LocalLLM Edge Server

An on-device, OpenAI-compatible LLM HTTP server for Android. Two engines under one OpenAI Chat Completions API: Google's AICore (Gemini Nano) via ML Kit GenAI on Pixel-class devices, and any LiteRT-LM .litertlm bundle (Gemma 4 family + seven NPU-compiled Gemma 3 1B SoC variants). No cloud, no remote API key, no data leaves the device.

Why this exists

Most apps already talk to LLMs over HTTP. The moment you move inference on-device, that contract breaks — every app embeds its own runtime, its own weights, its own engine. Three apps that each want a 2 GB model want 6 GB of RAM and three threads fighting for the same accelerator.

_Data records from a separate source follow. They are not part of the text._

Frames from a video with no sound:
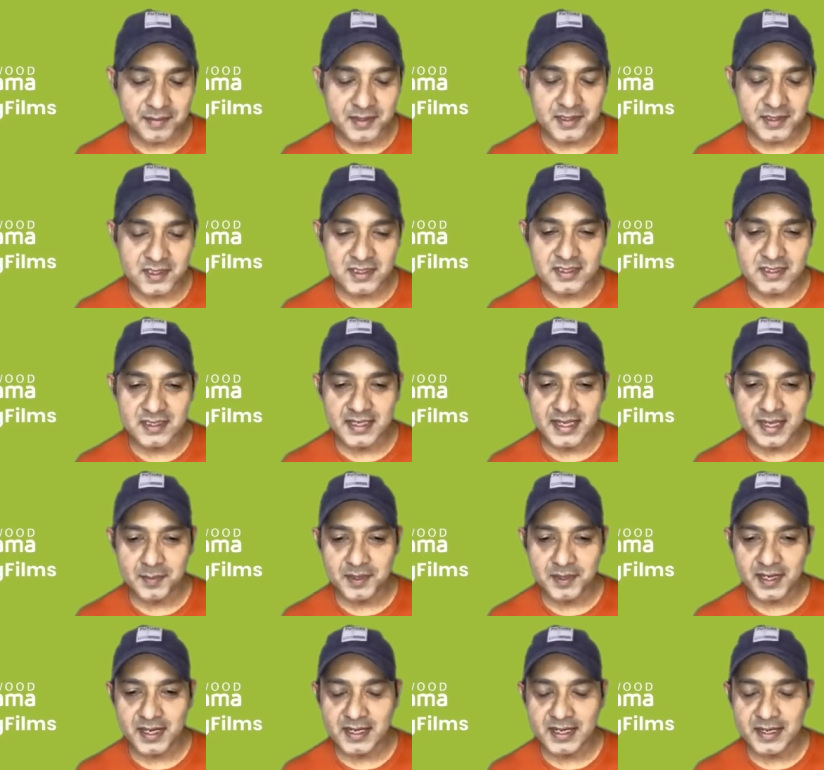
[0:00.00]
this uh, name
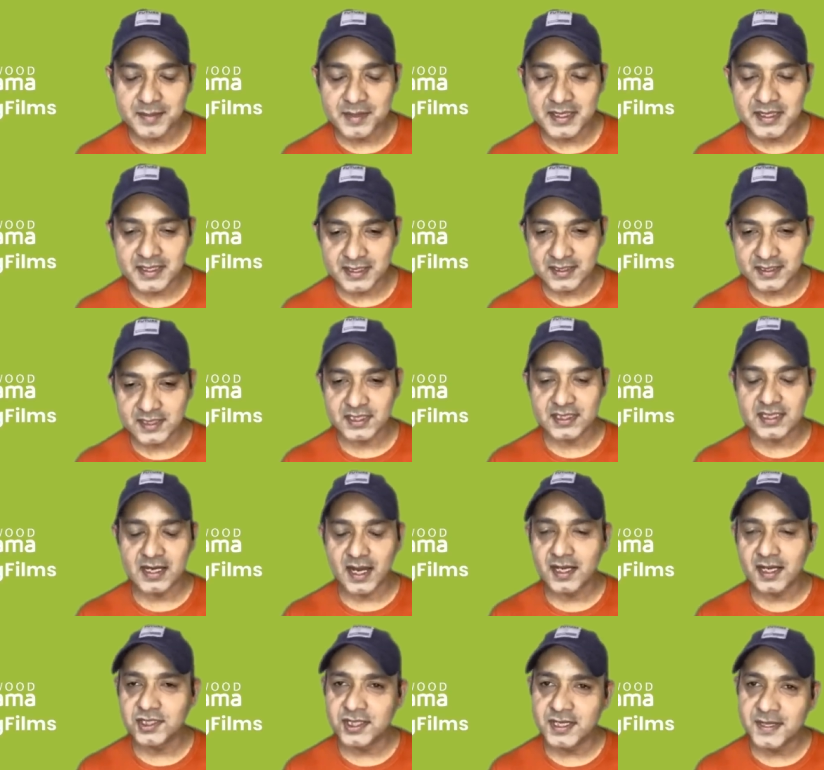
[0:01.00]
correctly, but she's an
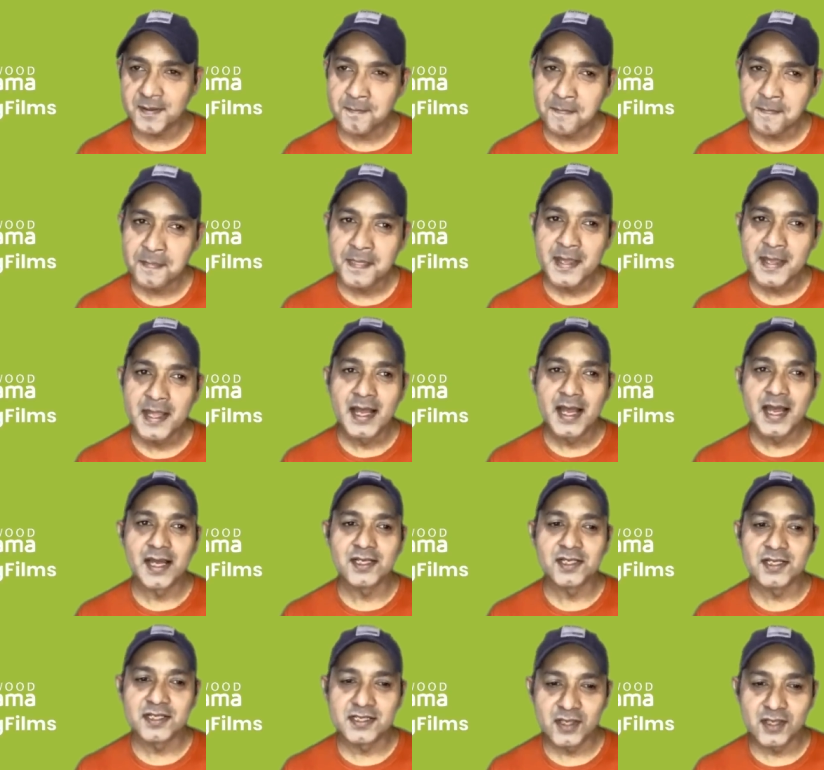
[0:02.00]
R J and
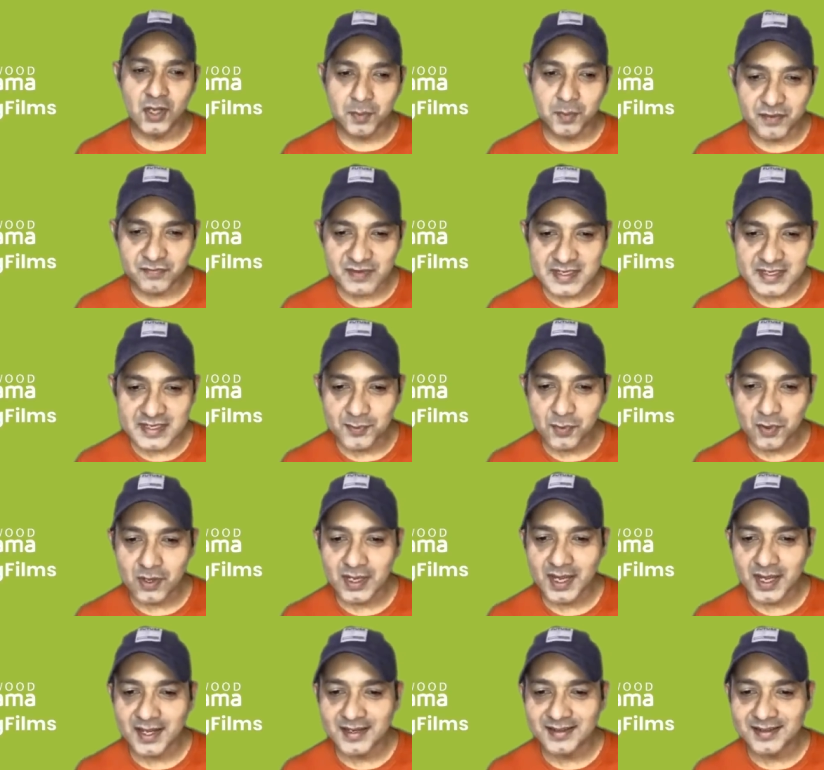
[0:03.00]
she's there on my Facebook
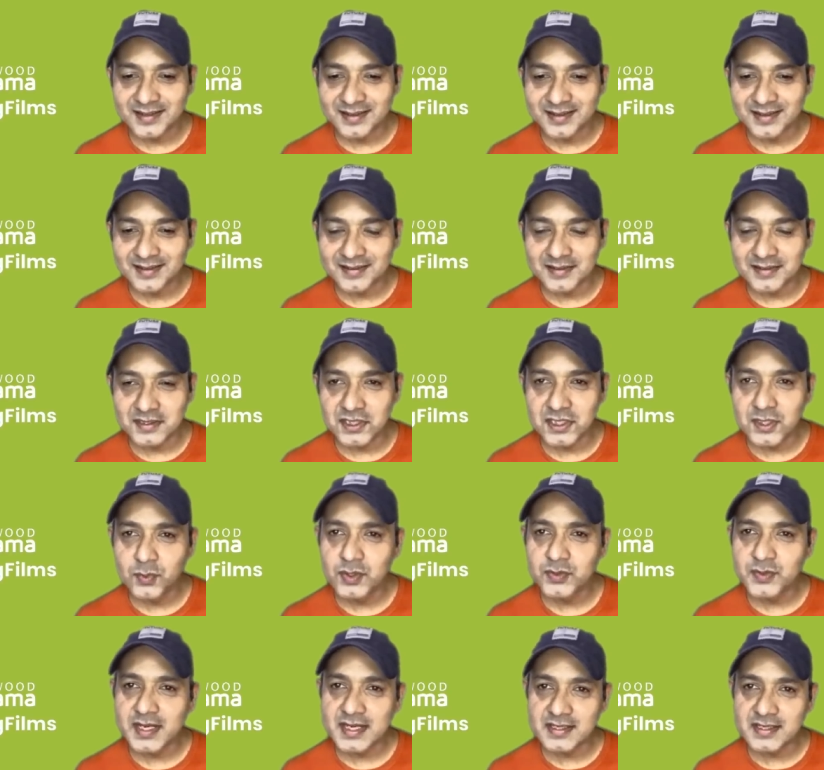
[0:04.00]
and uh, she
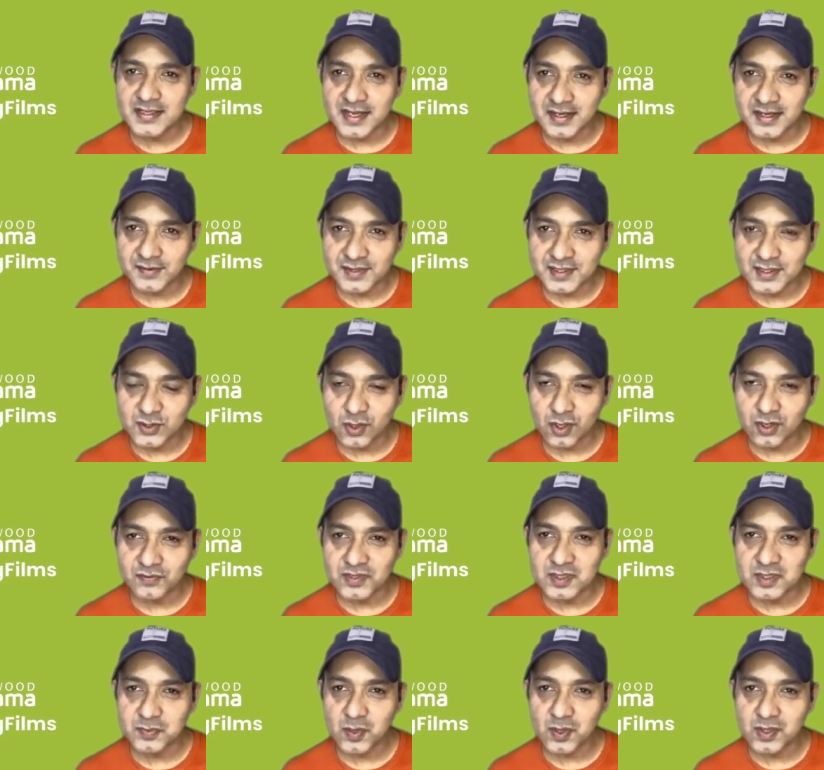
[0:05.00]
was very excited with the sort of
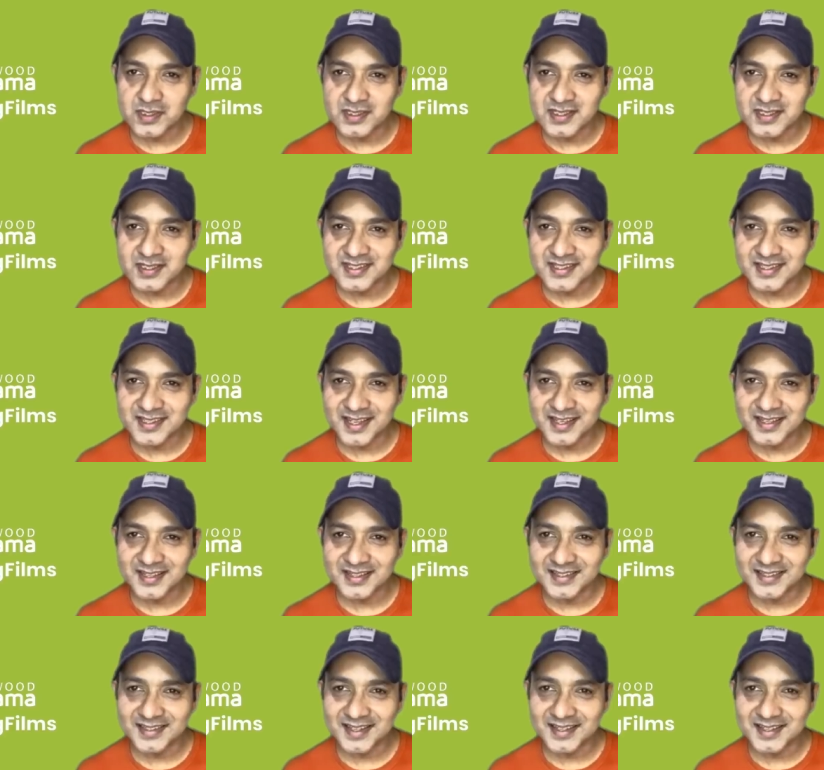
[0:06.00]
response that,
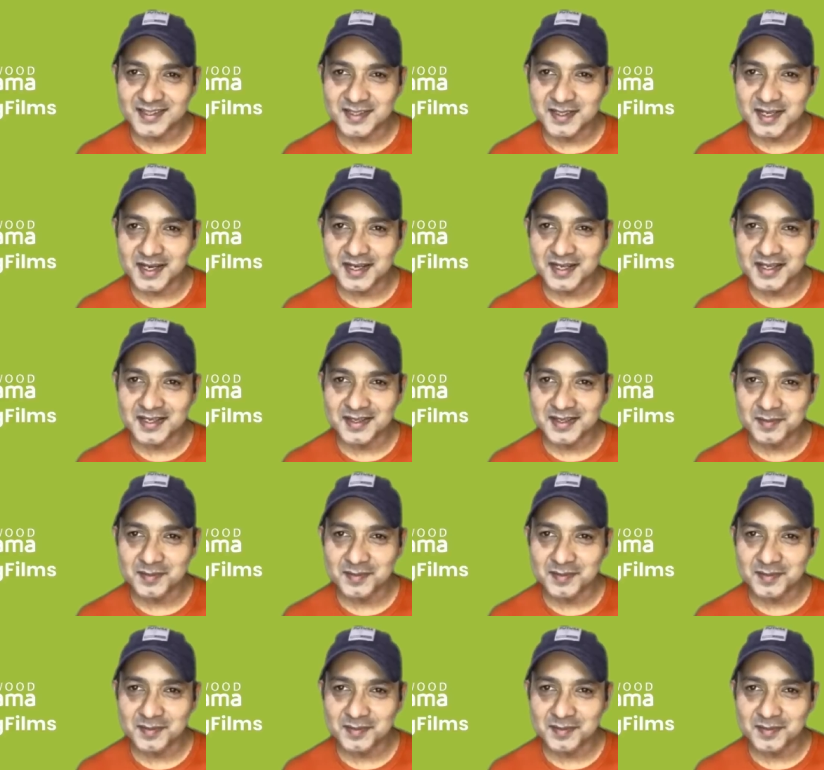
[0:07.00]
that is getting.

This project is the one place on the device where LLMs actually run: apps keep speaking HTTP, the server owns the model lifecycle, queue, KV cache, rate limits, and metrics.

  • Open-API drop-in


    Any OpenAI client library can talk to it. Streaming SSE, session_id-based KV cache reuse, per-request temperature / top_k / max_tokens — all wire-compatible with POST /v1/chat/completions.

    HTTP API

  • Two engines, one API


    AICore (Gemini Nano) via com.google.mlkit:genai-prompt:1.0.0-beta2 is the default — gemini-nano-aicore is Settings.DEFAULT_MODEL_ID. LiteRT-LM (com.google.ai.edge.litertlm:litertlm-android:0.12.0) is the alternative for offline weights, custom .litertlm bundles, or NPU-compiled SoC variants. Each catalog entry declares its Backend (AICORE / LITERT_CPU / LITERT_GPU / LITERT_NPU) — no fallback chain. GET /health exposes the live AICore status and the cached LiteRT engines.

    Architecture

  • Production-leaning Android app


    Foreground service with specialUse declaration, SHA-256 download verification, signed-bearer-token API key, partial wake-lock under inference, idle-eviction of GB-sized engines, atomic queue cap with 429 Retry-After, SSE error chunks (no silent drops).

    Getting started

  • Hackable


    ~2k lines of Kotlin + Compose on top of Ktor 3. Single Gradle module, single test target, CI gating with GitHub Actions. New catalog entries are one struct + a SHA-256.

    Development

What it looks like

Catalog tab Chat tab Dashboard tab Console tab Settings tab

Quick demo

# 1. Install
adb install -r app-debug.apk

# 2. Forward the port to your laptop (or use the LAN IP from the app header)
adb forward tcp:8080 tcp:8080

# 3a. AICore (Gemini Nano) — no download, requires a supported Pixel.
#     Keep the LocalLLM app in the foreground while the request is in
#     flight (AICore returns ErrorCode 30 if backgrounded).
curl http://localhost:8080/v1/chat/completions \
  -H "Content-Type: application/json" \
  -d '{
    "model": "gemini-nano-aicore",
    "messages": [{"role": "user", "content": "Say hi in one word."}]
  }'

# 3b. Or, after tapping "Download" on Gemma 4 E2B IT (~2.6 GB) in the
#     Catalog tab, use the LiteRT-LM path — no foreground constraint.
curl http://localhost:8080/v1/chat/completions \
  -H "Content-Type: application/json" \
  -d '{
    "model": "gemma-4-e2b",
    "messages": [{"role": "user", "content": "Say hi in one word."}]
  }'

Why this exists

There's no public Android library that exposes Gemini Nano and Gemma 4 behind one OpenAI-compatible HTTP surface. AICore is gated behind ML Kit GenAI's Prompt API; Gemma 4 ships only as .litertlm bundles via Google's LiteRT-LM runtime. This app stitches both into the same /v1/chat/completions endpoint so every app on the device (or every device on your LAN) can pick the right engine per request without shipping its own copy of either runtime.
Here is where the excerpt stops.